Das dreistufige Anhörungsverfahren des zweiten Berichtszeitraums begann mit der Offenlegung des Zeitplans und Arbeitsprogramms für den Zeitraum bis 2015 am Ende 2012. Ende 2013 wurden die Informationen zu den wichtigen Fragen der Gewässerbewirtschaftung zur Anhörung veröffentlicht. Die Entwürfe des Bewirtschaftungsplans und des Maßnahmenprogramms 2015 bis 2021 folgten schließlich im März 2015. Die Öffentlichkeit hatte jeweils ein halbes Jahr Zeit, um ihre Stellungnahme abzugeben.
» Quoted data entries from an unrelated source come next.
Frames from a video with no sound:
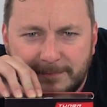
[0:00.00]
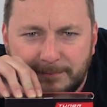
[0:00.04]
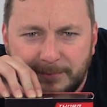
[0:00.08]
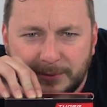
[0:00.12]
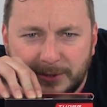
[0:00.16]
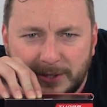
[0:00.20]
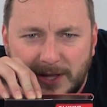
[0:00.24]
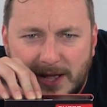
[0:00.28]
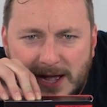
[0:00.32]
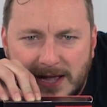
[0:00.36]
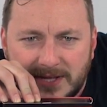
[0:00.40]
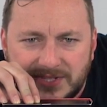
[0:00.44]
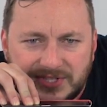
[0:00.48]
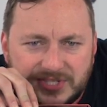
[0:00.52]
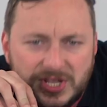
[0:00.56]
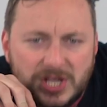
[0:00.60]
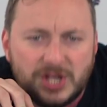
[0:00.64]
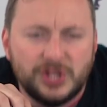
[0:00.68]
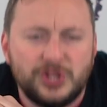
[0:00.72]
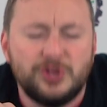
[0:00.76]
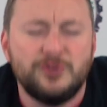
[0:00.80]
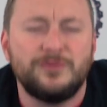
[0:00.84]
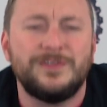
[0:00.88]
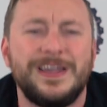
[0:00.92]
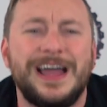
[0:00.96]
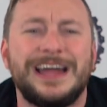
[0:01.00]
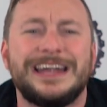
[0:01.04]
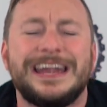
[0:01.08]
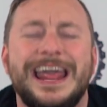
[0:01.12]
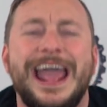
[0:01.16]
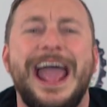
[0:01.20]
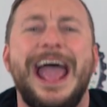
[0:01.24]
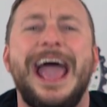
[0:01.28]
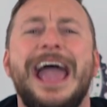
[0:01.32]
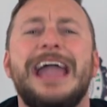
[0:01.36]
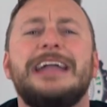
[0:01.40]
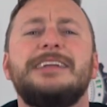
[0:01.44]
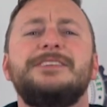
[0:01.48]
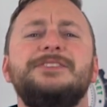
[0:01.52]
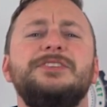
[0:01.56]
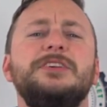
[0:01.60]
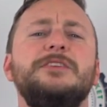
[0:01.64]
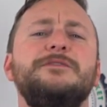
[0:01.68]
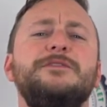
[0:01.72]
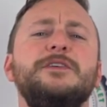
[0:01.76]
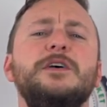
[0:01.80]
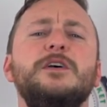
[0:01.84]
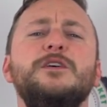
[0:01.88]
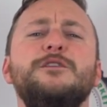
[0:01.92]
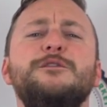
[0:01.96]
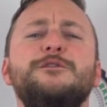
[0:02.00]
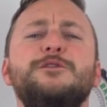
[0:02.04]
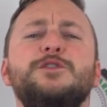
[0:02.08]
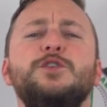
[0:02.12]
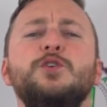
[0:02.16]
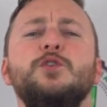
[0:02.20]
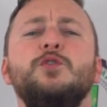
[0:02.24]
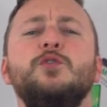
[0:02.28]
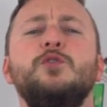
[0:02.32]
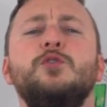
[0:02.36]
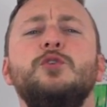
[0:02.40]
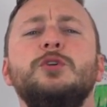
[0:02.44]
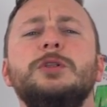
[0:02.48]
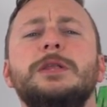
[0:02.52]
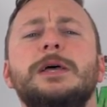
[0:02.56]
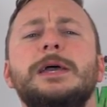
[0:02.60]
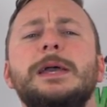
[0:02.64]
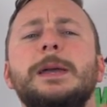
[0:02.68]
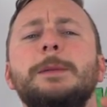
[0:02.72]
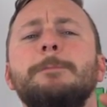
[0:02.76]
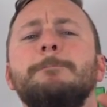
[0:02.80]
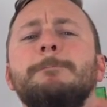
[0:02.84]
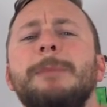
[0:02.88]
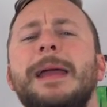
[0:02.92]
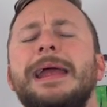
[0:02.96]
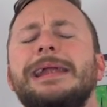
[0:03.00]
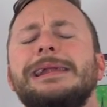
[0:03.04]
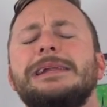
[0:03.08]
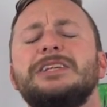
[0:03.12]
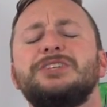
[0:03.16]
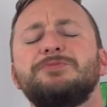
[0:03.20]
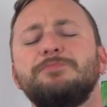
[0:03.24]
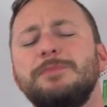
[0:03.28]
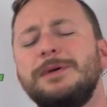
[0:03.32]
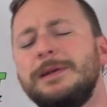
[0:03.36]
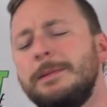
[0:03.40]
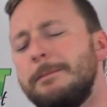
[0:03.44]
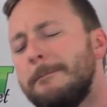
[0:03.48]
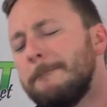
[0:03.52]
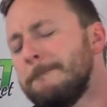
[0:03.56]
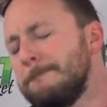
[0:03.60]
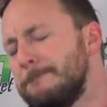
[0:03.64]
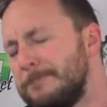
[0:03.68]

Plus, you've got active fuel management.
Neben der formalen Umsetzung der EG-WRRL und der Erfüllung von Rechtsverpflichtungen auf der Grundlage des Wasserhaushaltsgesetzes (WHG) nimmt die aktive Beteiligung der Öffentlichkeit einen hohen Stellenwert in der Flussgebietseinheit Weser ein. Interessierte Stellen werden über verschiedene Instrumente in den Ländern direkt an der Aufstellung, Überprüfung und Aktualisierung der Bewirtschaftungspläne beteiligt und so in den Umsetzungsprozess mit einbezogen.
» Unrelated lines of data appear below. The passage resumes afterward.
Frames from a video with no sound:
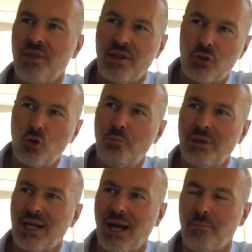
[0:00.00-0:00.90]
The
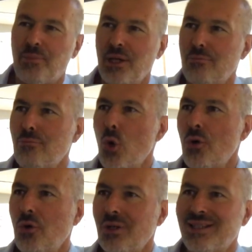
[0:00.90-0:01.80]
superyacht, be it
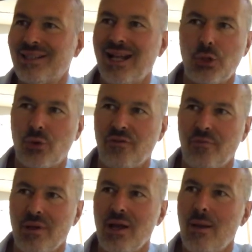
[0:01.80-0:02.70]
motor or sail driven,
  • Gebietskooperationen wurden auf Landesebene gegründet, in denen Umweltverbände, fachlich orientierte Interessenvertretungen (Unterhaltungsverbände, Fischerei usw.) und Nutzer in Zusammenarbeit mit den Wasserbehörden Strategien entwickeln und erörtern.
  • Runde Tische werden für spezielle, auf bestimmte Gebiete beschränkte Problemstellungen als wichtiges Diskussionsgremium eingerichtet.
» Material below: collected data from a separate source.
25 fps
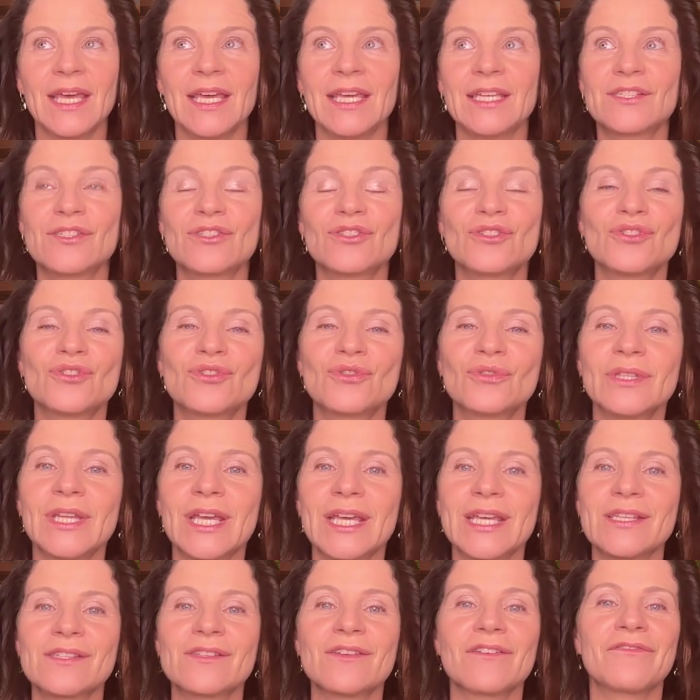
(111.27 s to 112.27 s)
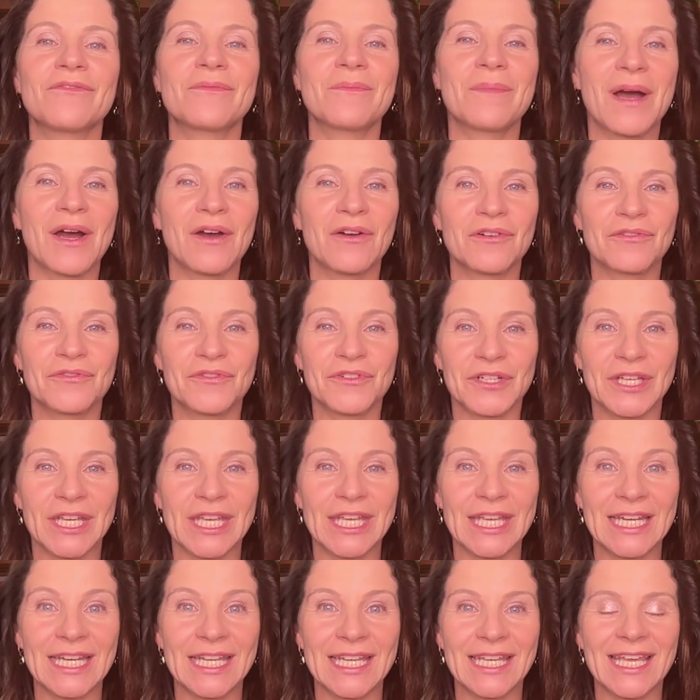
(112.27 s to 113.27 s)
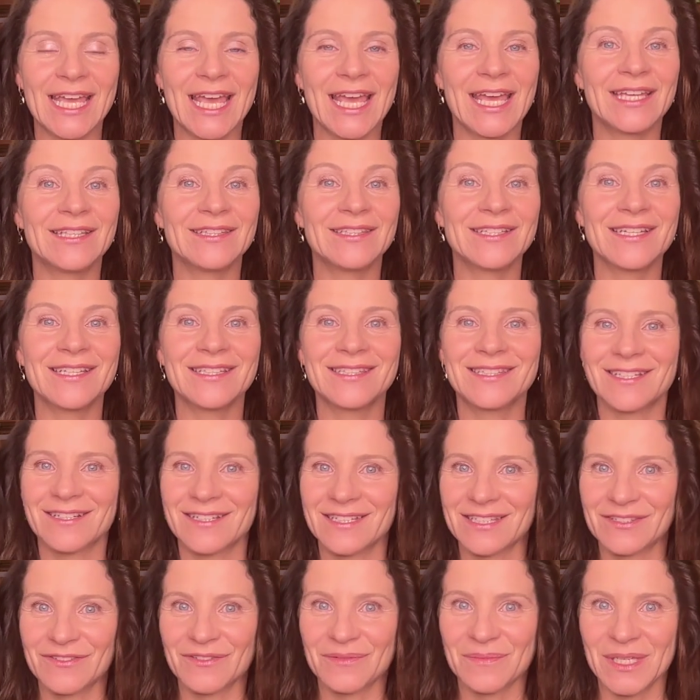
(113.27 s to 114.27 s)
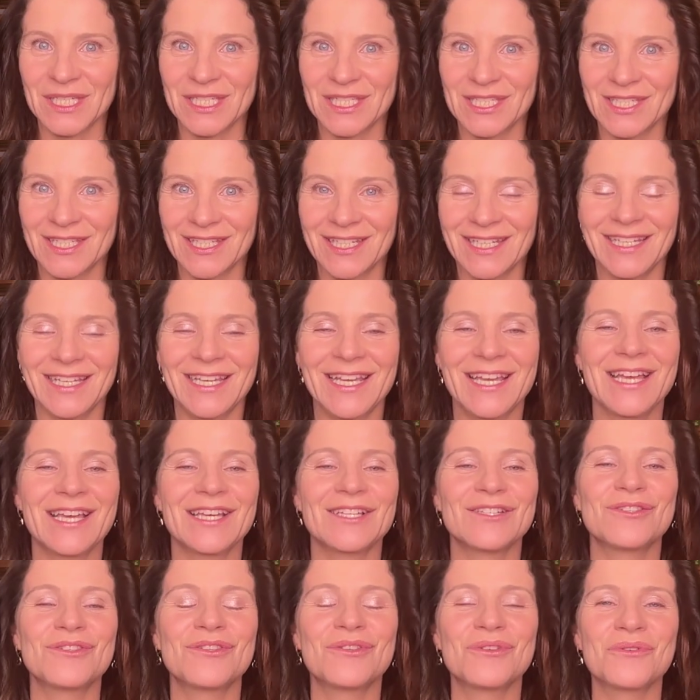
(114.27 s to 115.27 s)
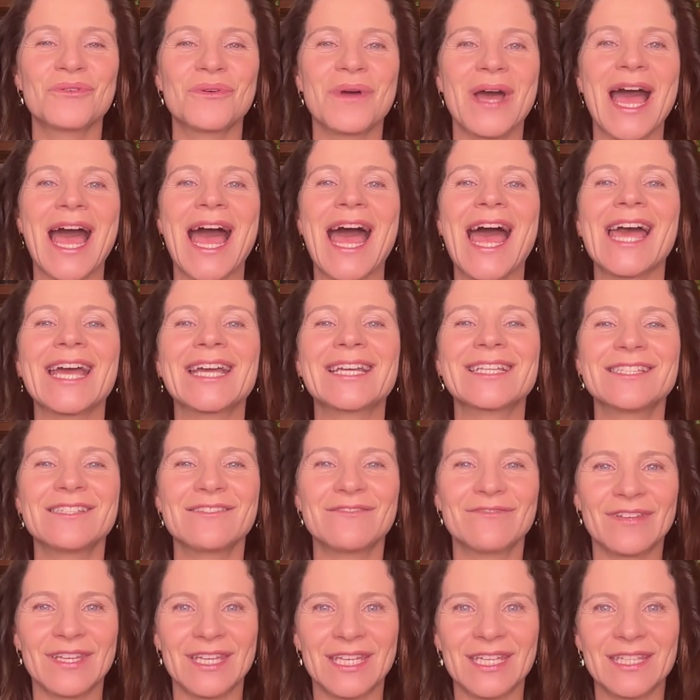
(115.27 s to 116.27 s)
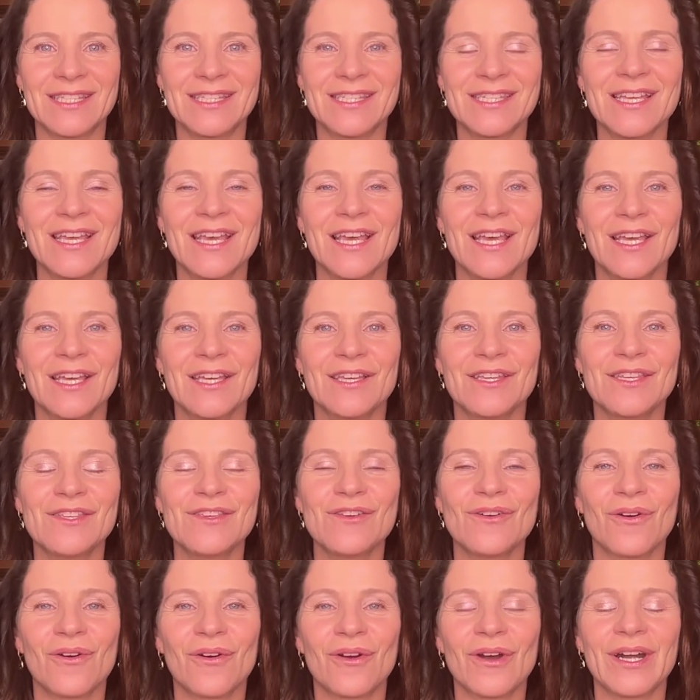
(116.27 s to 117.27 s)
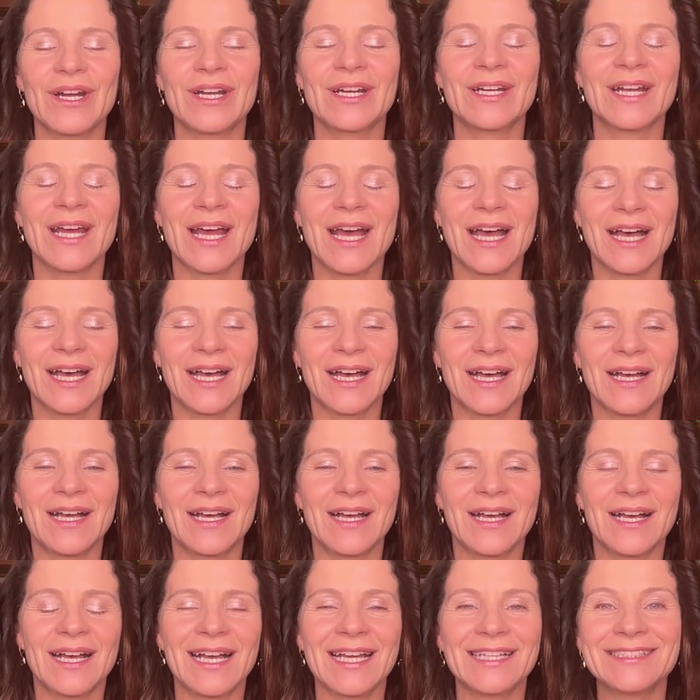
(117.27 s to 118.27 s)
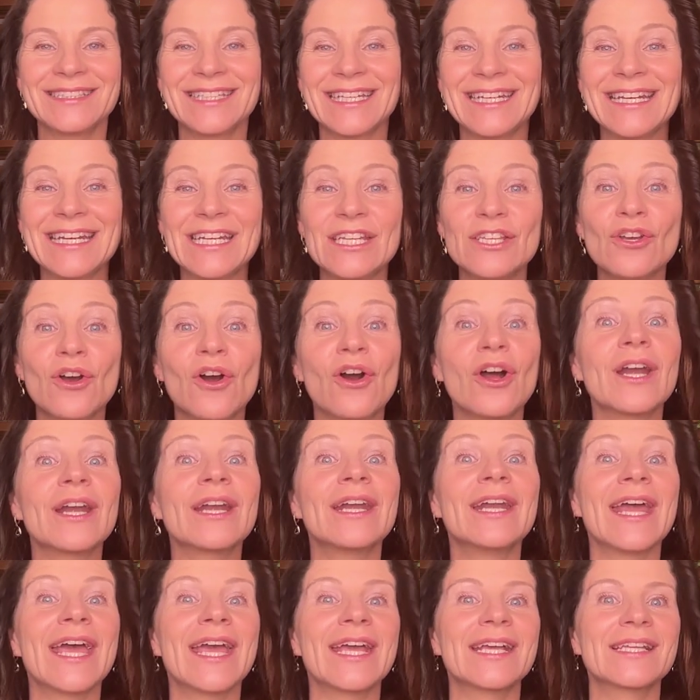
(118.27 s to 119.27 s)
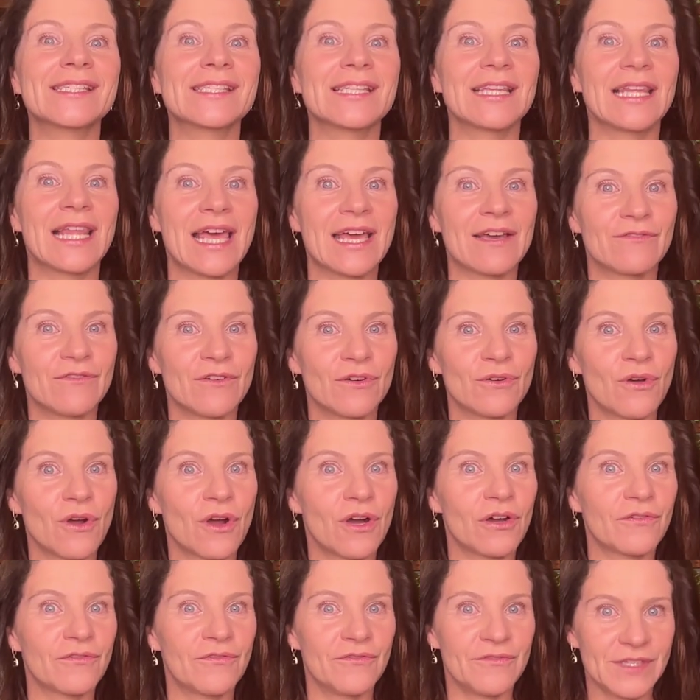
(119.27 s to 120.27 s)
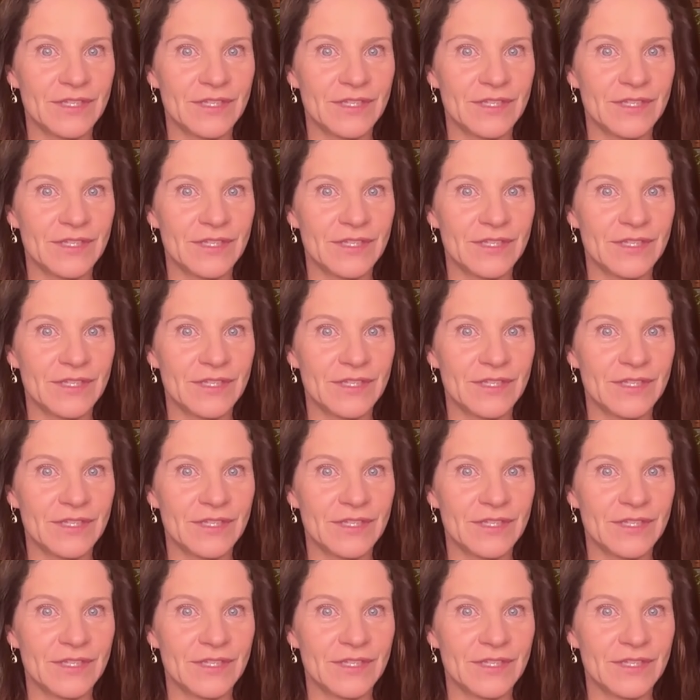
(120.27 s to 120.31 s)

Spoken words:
It's 2 days of powerful healing and transformation to activate your next level of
  • Informationsveranstaltungen wie Gebiets- und Gewässerforen sowie Aktionen in Schulen finden statt.
  • Es werden Information über das Internet, Printmedien, Hörfunk und Fernsehen verbreitet.
  • Die Bundesländer haben Anlaufstellen benannt, bei denen Hintergrunddokumente eingesehen werden können.
  • Die Bundesländer haben detaillierte Hintergrundinformationen zum Zustand der Gewässer sowie zu den geplanten Maßnahmen in den Bewirtschaftungsplänen im Internet veröffentlicht und auch als elektronische Wasser- und Geoinformationssysteme bereitgestellt.